A computer cannot slow down spontaneously

"My computer is slowing down!" - I frequently hear that from my friends. This is also a common theme among computer service technicians, across tech support teams, and on the internet forums.

The complaint is reasonable. The perceived speed of the system, the responsiveness, waiting for boot - everything seems to be slower after a while.

But, let's make a parallel: imagine your TV set deteriorate over time, making the picture smudgy or pixelized or just less bright over time? Or your oven cannot bake as it used to do before? Or your car just reduce maximum speed by 10% after each year of use?

Now, this must be irrational. Machines cannot automatically decline over time! Their characteristics stay the same (except if there an obvious malfunction). Machines cannot rot!

The truth is that a computer cannot magically slow down overnight. The processor frequency maintains the same number of ticks per second. It's software that is faulty. It's the constant updates, the need to support both new and legacy hardware, the tech debt, the support for older operating systems: those are the real culprits.

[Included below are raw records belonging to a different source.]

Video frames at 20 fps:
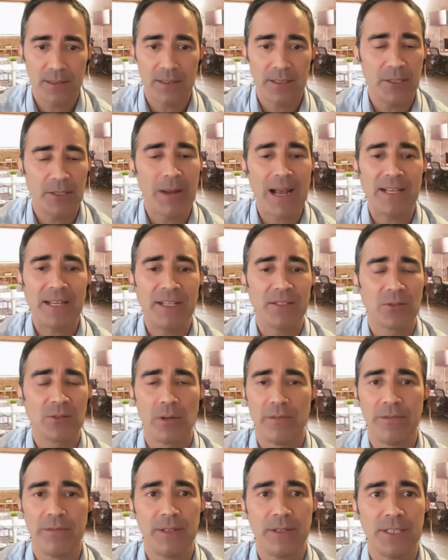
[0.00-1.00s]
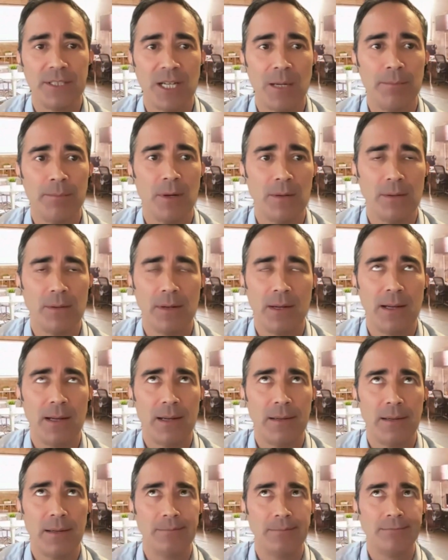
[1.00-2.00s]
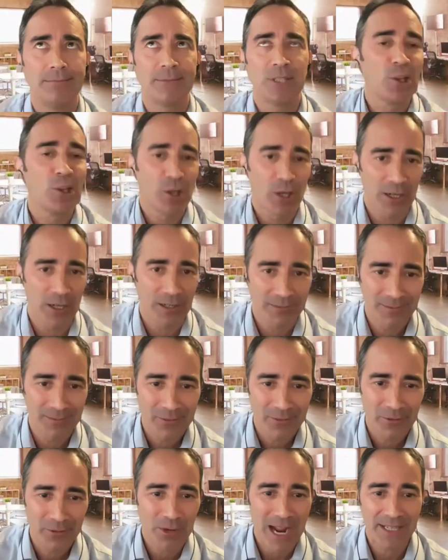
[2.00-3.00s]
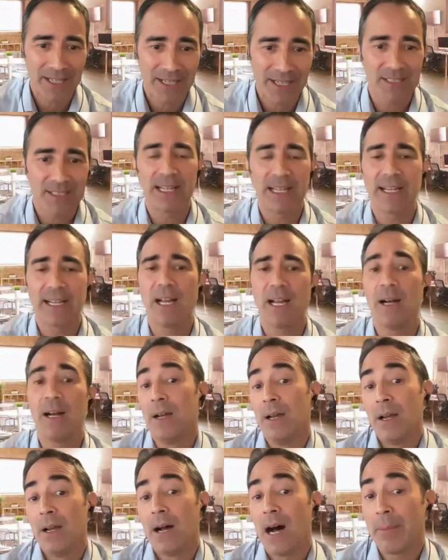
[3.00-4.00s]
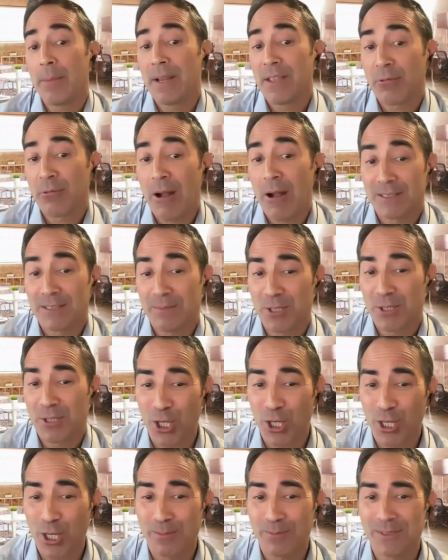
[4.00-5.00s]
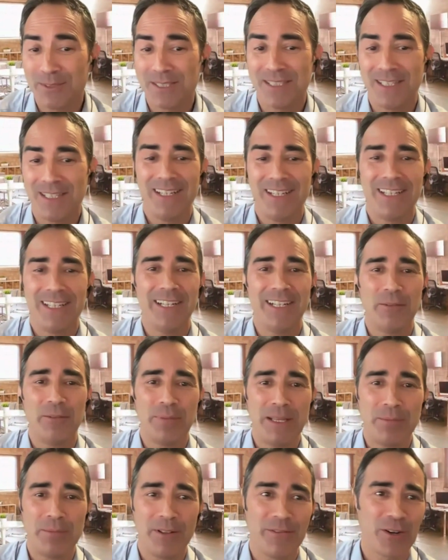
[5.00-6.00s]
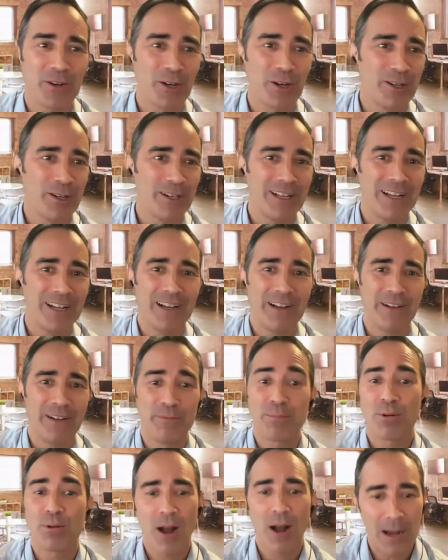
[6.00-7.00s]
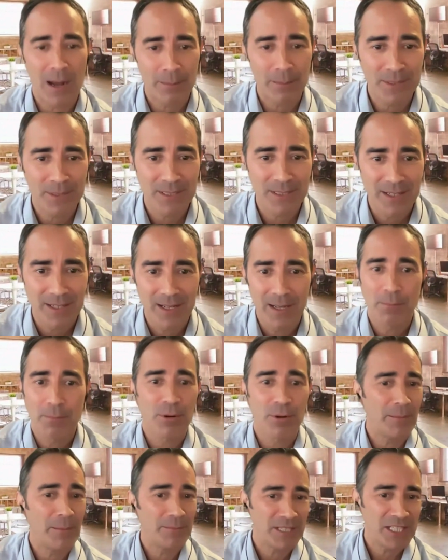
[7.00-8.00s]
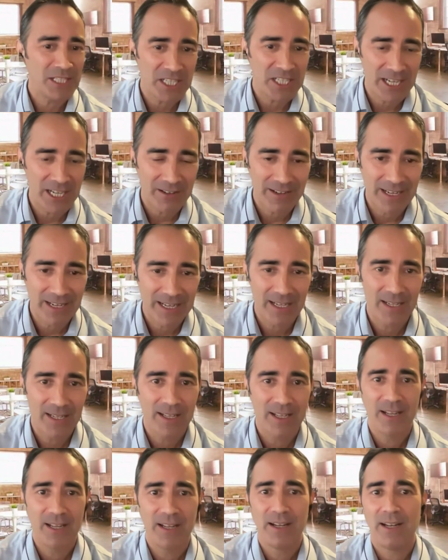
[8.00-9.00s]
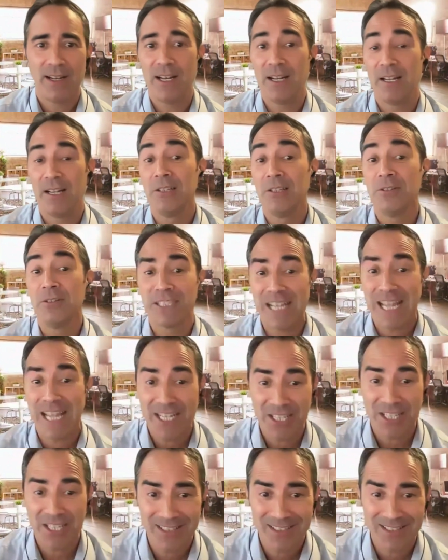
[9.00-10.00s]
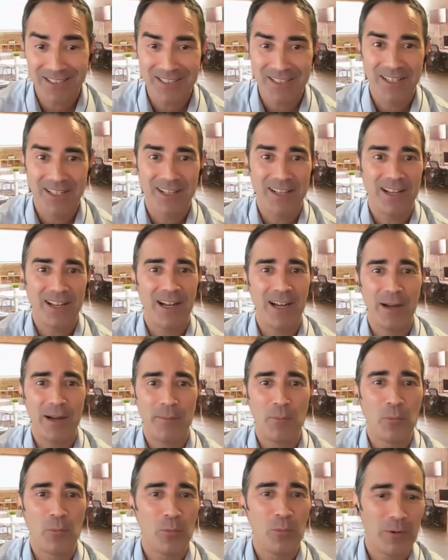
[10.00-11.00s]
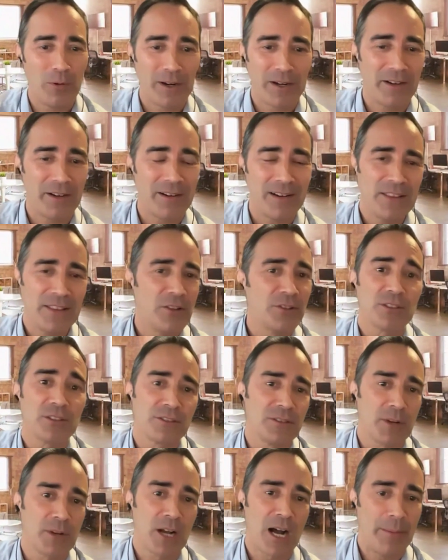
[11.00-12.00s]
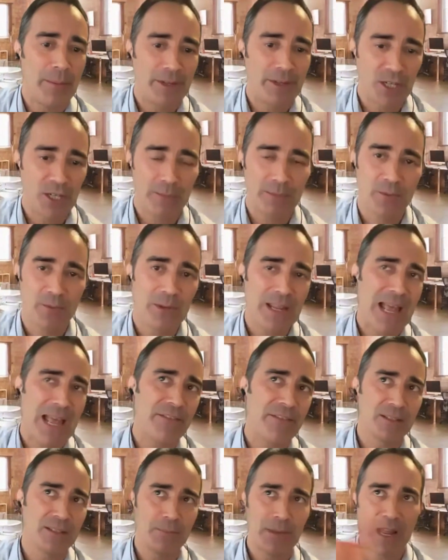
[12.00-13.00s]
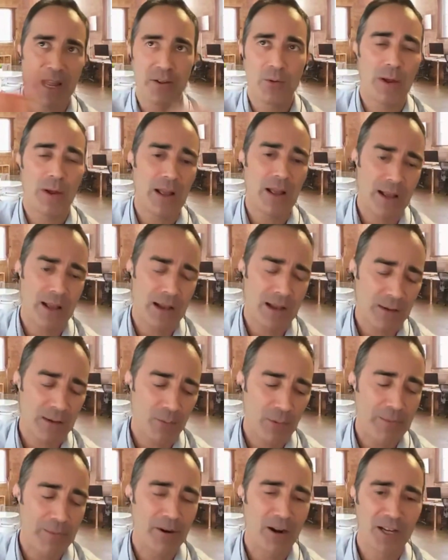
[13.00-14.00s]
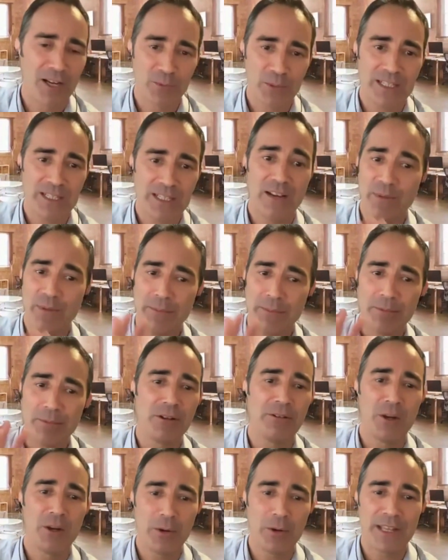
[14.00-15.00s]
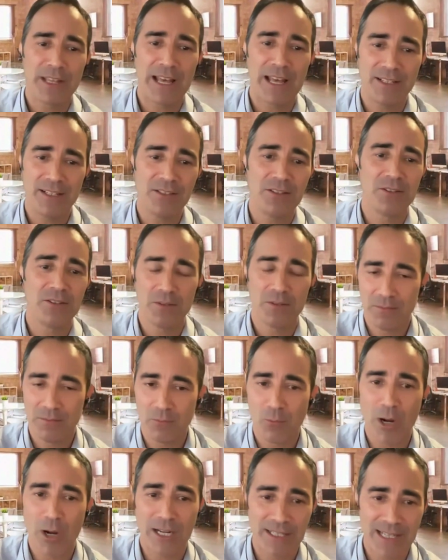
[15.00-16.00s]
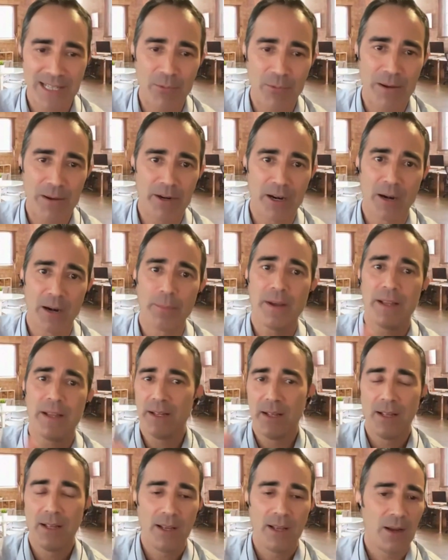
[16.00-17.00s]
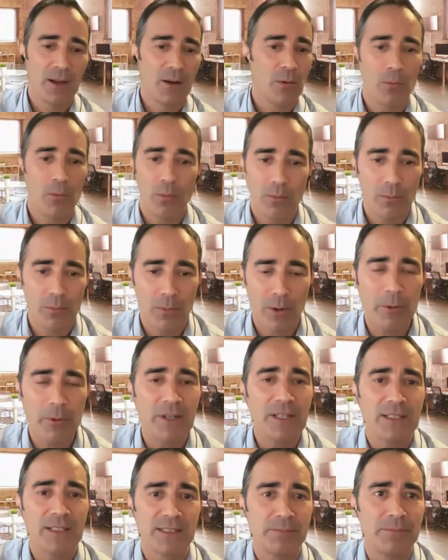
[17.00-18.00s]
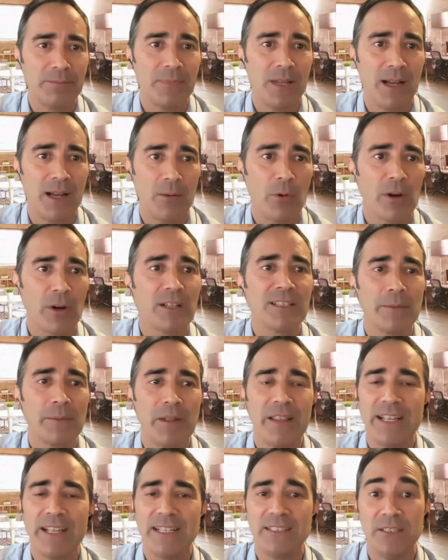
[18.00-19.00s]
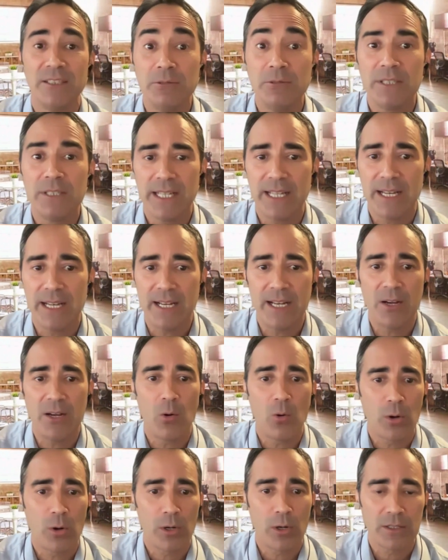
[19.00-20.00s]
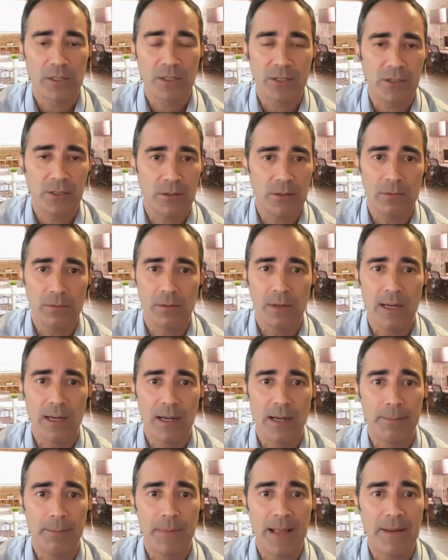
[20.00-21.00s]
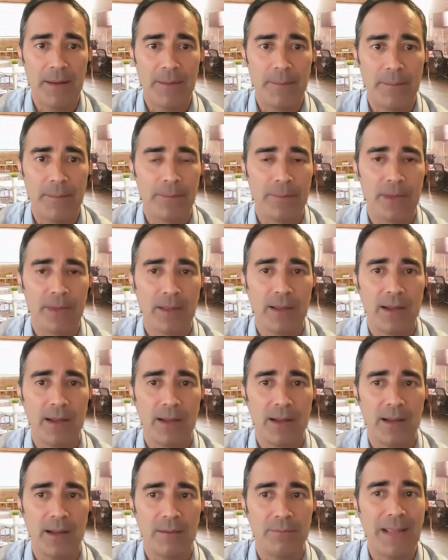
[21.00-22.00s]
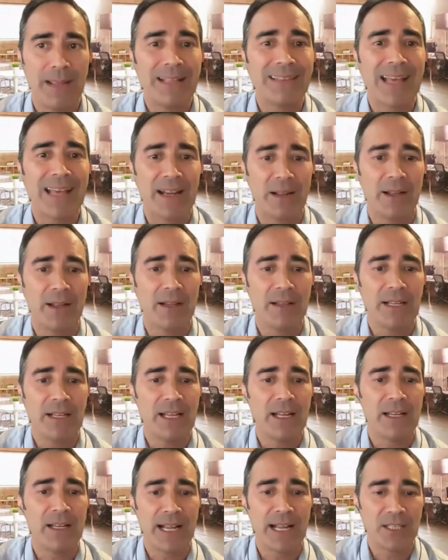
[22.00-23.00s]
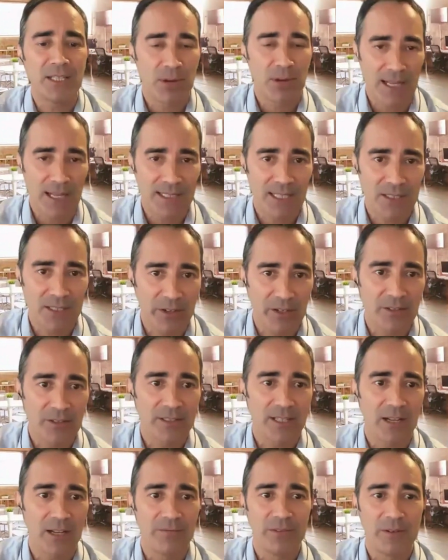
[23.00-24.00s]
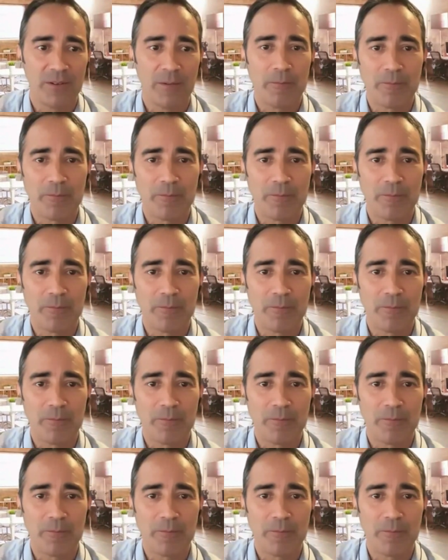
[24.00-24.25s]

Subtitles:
you had to sort of jump to learn through practice? Like I'm going to throw out some terms. People have heard of prompts, prompt engineering, hallucinations. And those are some common terms. And we have some other webinars we did. If people don't know what that is, you should watch that webinar. But what are some of the things you did in order to make that a nice process for yourself?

There is also another strong motive by companies, a need to deliberately slow down software, to fabricate the need to buy new software and hardware. So the consequence of "My computer is slowing down" is "I need a new computer". This is simply not true.

Nasa workstations

These are the computers used on the space station. Their software could not be updated, except maybe through periodical manual installations through external disc.

You might think of this as an extreme example; but the guys working on those machines are professionals that need their job to be done. They do not need expensive over-the-air updates that make a burden on their computers. They use local computer storage to store and load data, as it was meant to be when computers were invented. If they can successfully operate their computers without updates, why can't we?

Computers are already overpowered; it's the deliberate decision of software makers to slow them down with each update, eventually considering the machines obsolete. For example, a typical lifecycle of the corporate laptop is 3 (three!) years. You then throw away your "old" laptop and get a newer version with fresh installation, forgetting that each laptop has half of the periodic table's rare elements inside it, that will go into landfill.

Keep your computer with you as long as possible. Install free software, such as Linux. You will be surprised how stable and quick your "obsolete" suddenly becomes.